◆ Entries supplied

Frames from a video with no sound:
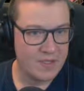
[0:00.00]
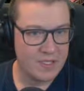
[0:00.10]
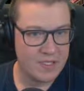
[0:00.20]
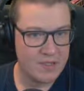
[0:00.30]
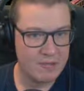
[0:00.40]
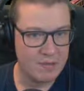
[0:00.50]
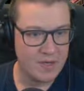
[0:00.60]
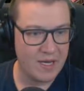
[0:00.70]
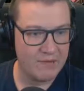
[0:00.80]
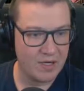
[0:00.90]
That's something
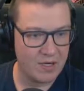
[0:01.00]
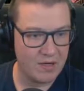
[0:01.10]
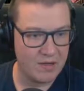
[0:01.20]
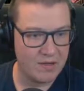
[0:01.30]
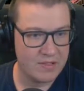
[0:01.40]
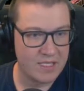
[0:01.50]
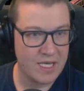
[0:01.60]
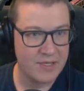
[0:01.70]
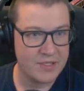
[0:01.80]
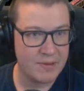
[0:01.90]
we haven't got
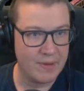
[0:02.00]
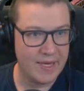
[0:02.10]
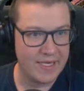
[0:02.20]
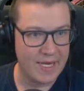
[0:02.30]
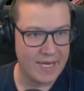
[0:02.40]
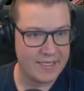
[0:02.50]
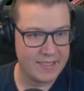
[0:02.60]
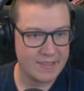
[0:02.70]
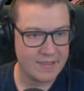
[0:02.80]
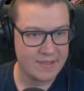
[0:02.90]
elsewhere yet.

◆ To do
Set down every record exactly as written, but drop the pictures.

◆ Result for this exercise
Frames from a video with no sound:
[0:00.00]
[0:00.10]
[0:00.20]
[0:00.30]
[0:00.40]
[0:00.50]
[0:00.60]
[0:00.70]
[0:00.80]
[0:00.90]
That's something
[0:01.00]
[0:01.10]
[0:01.20]
[0:01.30]
[0:01.40]
[0:01.50]
[0:01.60]
[0:01.70]
[0:01.80]
[0:01.90]
we haven't got
[0:02.00]
[0:02.10]
[0:02.20]
[0:02.30]
[0:02.40]
[0:02.50]
[0:02.60]
[0:02.70]
[0:02.80]
[0:02.90]
elsewhere yet.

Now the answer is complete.